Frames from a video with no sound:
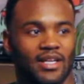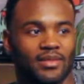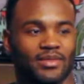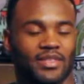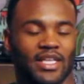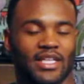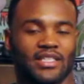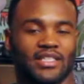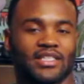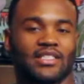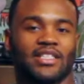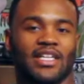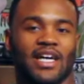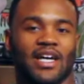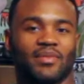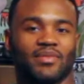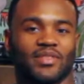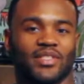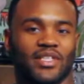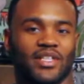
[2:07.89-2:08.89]
takes his
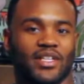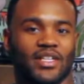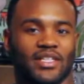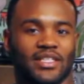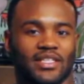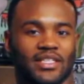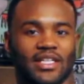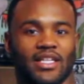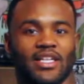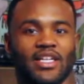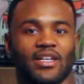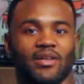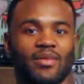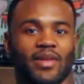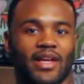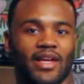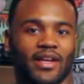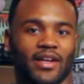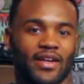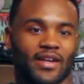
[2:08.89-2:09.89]
job serious and
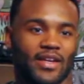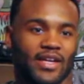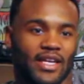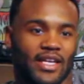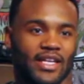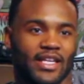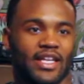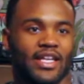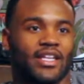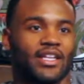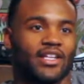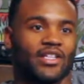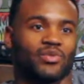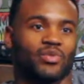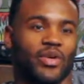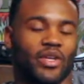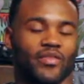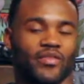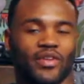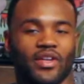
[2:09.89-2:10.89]
getting us
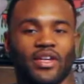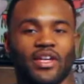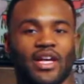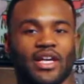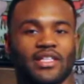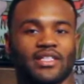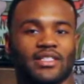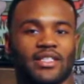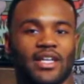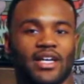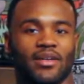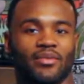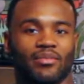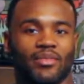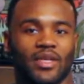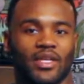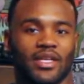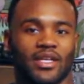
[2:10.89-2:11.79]
ready for the next step.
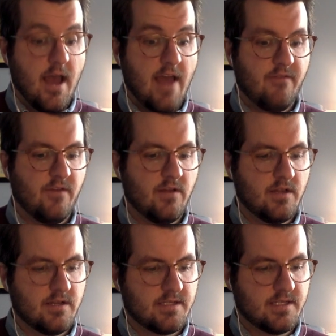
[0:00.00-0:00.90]
I feel a
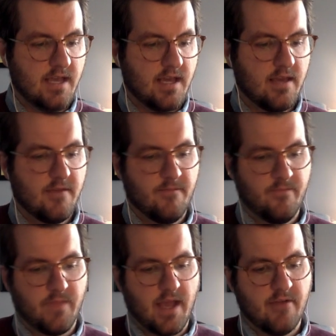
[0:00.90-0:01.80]
little sick.
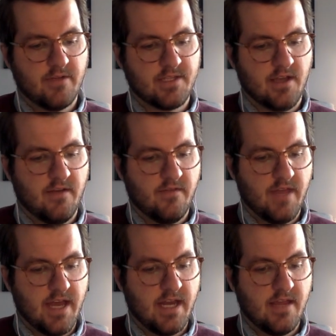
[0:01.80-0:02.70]
I resolve
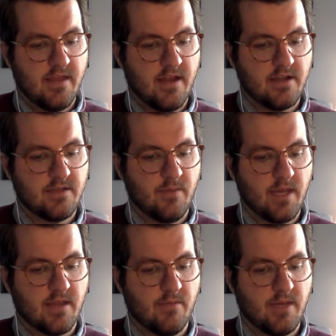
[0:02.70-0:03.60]
then and there to
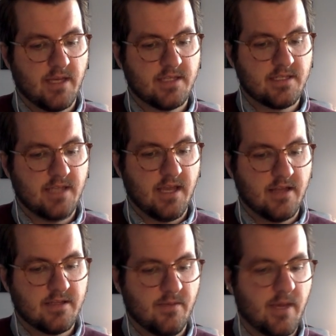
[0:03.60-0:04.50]
make the big sti-
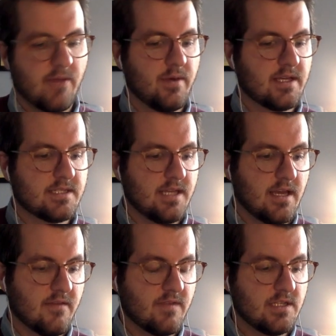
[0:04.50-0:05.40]
to make a big
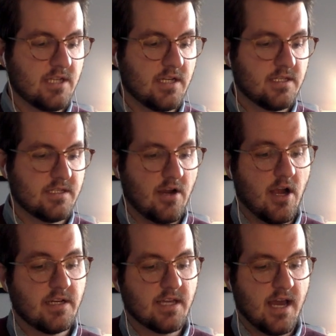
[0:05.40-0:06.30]
stink if the judges are
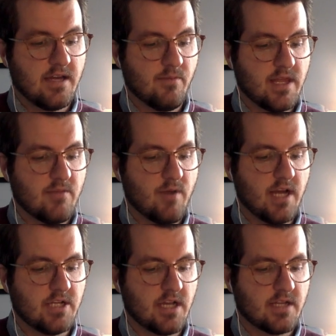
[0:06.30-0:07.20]
unkind about the
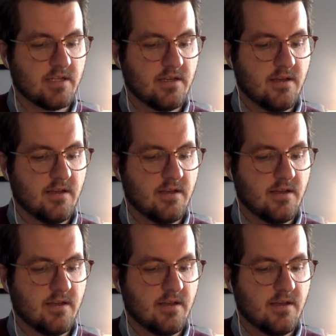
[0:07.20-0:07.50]
project.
* * * * * * *
> _Description of the task_: The entries above need to be transcribed exactly, with the images left out.

> _Task answer_:
Frames from a video with no sound:
[2:07.89-2:08.89]
takes his
[2:08.89-2:09.89]
job serious and
[2:09.89-2:10.89]
getting us
[2:10.89-2:11.79]
ready for the next step.
[0:00.00-0:00.90]
I feel a
[0:00.90-0:01.80]
little sick.
[0:01.80-0:02.70]
I resolve
[0:02.70-0:03.60]
then and there to
[0:03.60-0:04.50]
make the big sti-
[0:04.50-0:05.40]
to make a big
[0:05.40-0:06.30]
stink if the judges are
[0:06.30-0:07.20]
unkind about the
[0:07.20-0:07.50]
project.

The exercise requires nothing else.